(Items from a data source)
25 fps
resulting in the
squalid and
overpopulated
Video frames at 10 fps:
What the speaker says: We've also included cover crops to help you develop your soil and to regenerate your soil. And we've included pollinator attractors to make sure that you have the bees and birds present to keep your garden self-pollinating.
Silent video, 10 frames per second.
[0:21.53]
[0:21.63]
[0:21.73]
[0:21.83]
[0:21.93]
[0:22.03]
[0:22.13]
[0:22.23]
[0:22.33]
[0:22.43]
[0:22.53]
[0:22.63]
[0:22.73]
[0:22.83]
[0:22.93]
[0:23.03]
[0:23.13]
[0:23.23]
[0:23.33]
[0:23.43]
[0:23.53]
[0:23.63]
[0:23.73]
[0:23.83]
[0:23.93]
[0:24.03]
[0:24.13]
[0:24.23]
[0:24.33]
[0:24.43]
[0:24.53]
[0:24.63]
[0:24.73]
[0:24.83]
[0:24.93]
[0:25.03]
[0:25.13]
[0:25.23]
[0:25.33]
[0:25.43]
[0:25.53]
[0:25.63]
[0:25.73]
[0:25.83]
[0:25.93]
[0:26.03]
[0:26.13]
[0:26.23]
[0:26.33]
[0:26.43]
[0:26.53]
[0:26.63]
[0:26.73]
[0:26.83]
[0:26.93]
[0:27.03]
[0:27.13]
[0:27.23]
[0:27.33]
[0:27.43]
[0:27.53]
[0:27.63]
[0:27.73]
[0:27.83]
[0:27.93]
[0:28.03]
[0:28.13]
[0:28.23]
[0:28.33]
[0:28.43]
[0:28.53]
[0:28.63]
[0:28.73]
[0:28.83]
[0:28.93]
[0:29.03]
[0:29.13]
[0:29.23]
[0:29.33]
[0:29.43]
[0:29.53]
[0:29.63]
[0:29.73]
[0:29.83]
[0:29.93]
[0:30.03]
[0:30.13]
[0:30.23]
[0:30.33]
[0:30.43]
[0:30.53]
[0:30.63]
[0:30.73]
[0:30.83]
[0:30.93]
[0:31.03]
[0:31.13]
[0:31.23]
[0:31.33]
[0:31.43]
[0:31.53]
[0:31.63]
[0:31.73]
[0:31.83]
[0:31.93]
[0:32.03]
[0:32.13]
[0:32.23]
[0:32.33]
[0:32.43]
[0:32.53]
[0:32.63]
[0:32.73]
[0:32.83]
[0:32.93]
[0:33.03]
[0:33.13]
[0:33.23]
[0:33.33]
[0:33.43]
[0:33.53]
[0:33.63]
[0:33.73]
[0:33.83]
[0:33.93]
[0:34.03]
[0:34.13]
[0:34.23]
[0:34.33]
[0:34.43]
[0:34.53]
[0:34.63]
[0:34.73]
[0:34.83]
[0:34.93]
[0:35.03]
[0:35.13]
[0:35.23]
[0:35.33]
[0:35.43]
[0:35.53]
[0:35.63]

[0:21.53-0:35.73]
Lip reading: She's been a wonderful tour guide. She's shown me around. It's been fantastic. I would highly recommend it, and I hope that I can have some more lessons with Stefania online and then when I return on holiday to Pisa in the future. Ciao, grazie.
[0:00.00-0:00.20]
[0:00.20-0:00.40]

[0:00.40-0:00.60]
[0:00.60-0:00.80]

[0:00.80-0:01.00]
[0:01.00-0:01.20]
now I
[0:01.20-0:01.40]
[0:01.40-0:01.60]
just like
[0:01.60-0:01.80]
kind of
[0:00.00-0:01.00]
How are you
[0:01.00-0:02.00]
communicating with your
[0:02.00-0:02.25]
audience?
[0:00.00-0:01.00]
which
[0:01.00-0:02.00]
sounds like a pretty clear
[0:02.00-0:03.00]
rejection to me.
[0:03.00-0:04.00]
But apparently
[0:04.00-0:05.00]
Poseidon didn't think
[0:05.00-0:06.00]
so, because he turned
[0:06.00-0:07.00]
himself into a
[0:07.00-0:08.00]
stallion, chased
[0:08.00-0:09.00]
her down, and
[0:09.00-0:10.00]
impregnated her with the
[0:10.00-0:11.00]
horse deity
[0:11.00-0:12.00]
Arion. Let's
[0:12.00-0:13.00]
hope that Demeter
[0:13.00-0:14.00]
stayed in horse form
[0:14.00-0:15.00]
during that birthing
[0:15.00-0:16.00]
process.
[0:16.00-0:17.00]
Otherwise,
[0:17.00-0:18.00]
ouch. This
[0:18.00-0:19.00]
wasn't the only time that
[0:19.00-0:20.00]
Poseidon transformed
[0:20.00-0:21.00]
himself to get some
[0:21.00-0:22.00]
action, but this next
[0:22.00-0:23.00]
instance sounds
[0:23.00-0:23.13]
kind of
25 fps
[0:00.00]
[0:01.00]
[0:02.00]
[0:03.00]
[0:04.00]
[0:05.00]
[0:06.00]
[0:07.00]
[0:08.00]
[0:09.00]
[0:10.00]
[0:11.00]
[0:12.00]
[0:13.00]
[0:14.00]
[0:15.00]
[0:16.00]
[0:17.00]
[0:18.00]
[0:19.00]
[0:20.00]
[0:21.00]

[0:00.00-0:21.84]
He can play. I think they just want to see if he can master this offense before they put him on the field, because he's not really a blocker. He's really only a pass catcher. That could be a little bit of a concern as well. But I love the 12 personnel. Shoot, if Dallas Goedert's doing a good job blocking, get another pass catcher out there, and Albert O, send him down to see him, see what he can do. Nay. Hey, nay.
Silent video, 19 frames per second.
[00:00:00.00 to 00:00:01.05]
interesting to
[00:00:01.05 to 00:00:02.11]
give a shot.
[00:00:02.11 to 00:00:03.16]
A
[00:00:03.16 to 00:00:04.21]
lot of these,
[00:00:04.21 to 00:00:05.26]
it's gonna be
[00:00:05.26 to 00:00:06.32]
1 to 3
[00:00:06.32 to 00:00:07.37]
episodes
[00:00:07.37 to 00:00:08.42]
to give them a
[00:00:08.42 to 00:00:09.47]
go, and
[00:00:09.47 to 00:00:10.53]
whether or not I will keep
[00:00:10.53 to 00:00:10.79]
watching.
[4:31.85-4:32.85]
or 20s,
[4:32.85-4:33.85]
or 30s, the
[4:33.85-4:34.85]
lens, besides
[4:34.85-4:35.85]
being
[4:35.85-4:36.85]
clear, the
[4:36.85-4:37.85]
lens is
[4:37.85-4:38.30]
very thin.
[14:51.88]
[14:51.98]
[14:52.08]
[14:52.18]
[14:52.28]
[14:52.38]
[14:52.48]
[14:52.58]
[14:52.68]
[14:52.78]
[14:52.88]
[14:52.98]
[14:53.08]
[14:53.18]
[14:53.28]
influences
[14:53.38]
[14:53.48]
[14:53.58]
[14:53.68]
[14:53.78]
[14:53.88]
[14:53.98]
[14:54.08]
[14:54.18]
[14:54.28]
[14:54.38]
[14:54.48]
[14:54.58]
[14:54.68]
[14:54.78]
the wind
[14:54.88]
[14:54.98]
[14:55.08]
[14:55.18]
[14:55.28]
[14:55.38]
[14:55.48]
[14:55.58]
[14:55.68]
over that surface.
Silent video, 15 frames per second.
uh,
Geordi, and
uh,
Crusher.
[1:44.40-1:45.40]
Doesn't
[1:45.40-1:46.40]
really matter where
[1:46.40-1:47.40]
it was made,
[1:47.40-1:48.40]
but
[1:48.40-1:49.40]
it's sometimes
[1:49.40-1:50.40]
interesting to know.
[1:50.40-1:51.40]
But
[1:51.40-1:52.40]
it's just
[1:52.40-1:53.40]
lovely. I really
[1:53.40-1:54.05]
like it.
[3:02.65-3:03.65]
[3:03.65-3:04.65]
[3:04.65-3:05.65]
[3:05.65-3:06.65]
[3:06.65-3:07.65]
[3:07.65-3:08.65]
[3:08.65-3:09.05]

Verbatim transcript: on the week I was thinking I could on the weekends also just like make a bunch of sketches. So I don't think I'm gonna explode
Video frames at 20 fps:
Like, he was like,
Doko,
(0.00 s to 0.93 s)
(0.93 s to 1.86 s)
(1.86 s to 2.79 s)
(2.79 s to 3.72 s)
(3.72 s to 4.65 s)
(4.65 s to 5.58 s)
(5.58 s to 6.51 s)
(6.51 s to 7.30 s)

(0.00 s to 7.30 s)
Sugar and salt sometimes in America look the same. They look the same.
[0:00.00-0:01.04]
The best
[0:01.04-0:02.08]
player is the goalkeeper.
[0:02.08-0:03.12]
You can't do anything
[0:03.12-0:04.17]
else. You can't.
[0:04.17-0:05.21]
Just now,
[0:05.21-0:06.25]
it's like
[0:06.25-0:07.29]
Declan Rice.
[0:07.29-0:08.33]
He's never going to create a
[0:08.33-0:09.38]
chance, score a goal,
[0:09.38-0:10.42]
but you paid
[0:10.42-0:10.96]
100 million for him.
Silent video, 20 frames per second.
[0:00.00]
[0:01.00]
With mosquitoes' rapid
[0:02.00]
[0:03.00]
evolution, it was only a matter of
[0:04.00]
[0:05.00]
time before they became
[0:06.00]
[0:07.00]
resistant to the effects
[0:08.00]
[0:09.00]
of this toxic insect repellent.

#### EXERCISE PROMPT
Beginning at the top of the data, extract each line through the line containing "[0:21.53-0:35.73]" and return those lines exactly, with nothing added.

#### WORKED SOLUTION
25 fps
resulting in the
squalid and
overpopulated
Video frames at 10 fps:
What the speaker says: We've also included cover crops to help you develop your soil and to regenerate your soil. And we've included pollinator attractors to make sure that you have the bees and birds present to keep your garden self-pollinating.
Silent video, 10 frames per second.
[0:21.53]
[0:21.63]
[0:21.73]
[0:21.83]
[0:21.93]
[0:22.03]
[0:22.13]
[0:22.23]
[0:22.33]
[0:22.43]
[0:22.53]
[0:22.63]
[0:22.73]
[0:22.83]
[0:22.93]
[0:23.03]
[0:23.13]
[0:23.23]
[0:23.33]
[0:23.43]
[0:23.53]
[0:23.63]
[0:23.73]
[0:23.83]
[0:23.93]
[0:24.03]
[0:24.13]
[0:24.23]
[0:24.33]
[0:24.43]
[0:24.53]
[0:24.63]
[0:24.73]
[0:24.83]
[0:24.93]
[0:25.03]
[0:25.13]
[0:25.23]
[0:25.33]
[0:25.43]
[0:25.53]
[0:25.63]
[0:25.73]
[0:25.83]
[0:25.93]
[0:26.03]
[0:26.13]
[0:26.23]
[0:26.33]
[0:26.43]
[0:26.53]
[0:26.63]
[0:26.73]
[0:26.83]
[0:26.93]
[0:27.03]
[0:27.13]
[0:27.23]
[0:27.33]
[0:27.43]
[0:27.53]
[0:27.63]
[0:27.73]
[0:27.83]
[0:27.93]
[0:28.03]
[0:28.13]
[0:28.23]
[0:28.33]
[0:28.43]
[0:28.53]
[0:28.63]
[0:28.73]
[0:28.83]
[0:28.93]
[0:29.03]
[0:29.13]
[0:29.23]
[0:29.33]
[0:29.43]
[0:29.53]
[0:29.63]
[0:29.73]
[0:29.83]
[0:29.93]
[0:30.03]
[0:30.13]
[0:30.23]
[0:30.33]
[0:30.43]
[0:30.53]
[0:30.63]
[0:30.73]
[0:30.83]
[0:30.93]
[0:31.03]
[0:31.13]
[0:31.23]
[0:31.33]
[0:31.43]
[0:31.53]
[0:31.63]
[0:31.73]
[0:31.83]
[0:31.93]
[0:32.03]
[0:32.13]
[0:32.23]
[0:32.33]
[0:32.43]
[0:32.53]
[0:32.63]
[0:32.73]
[0:32.83]
[0:32.93]
[0:33.03]
[0:33.13]
[0:33.23]
[0:33.33]
[0:33.43]
[0:33.53]
[0:33.63]
[0:33.73]
[0:33.83]
[0:33.93]
[0:34.03]
[0:34.13]
[0:34.23]
[0:34.33]
[0:34.43]
[0:34.53]
[0:34.63]
[0:34.73]
[0:34.83]
[0:34.93]
[0:35.03]
[0:35.13]
[0:35.23]
[0:35.33]
[0:35.43]
[0:35.53]
[0:35.63]

[0:21.53-0:35.73]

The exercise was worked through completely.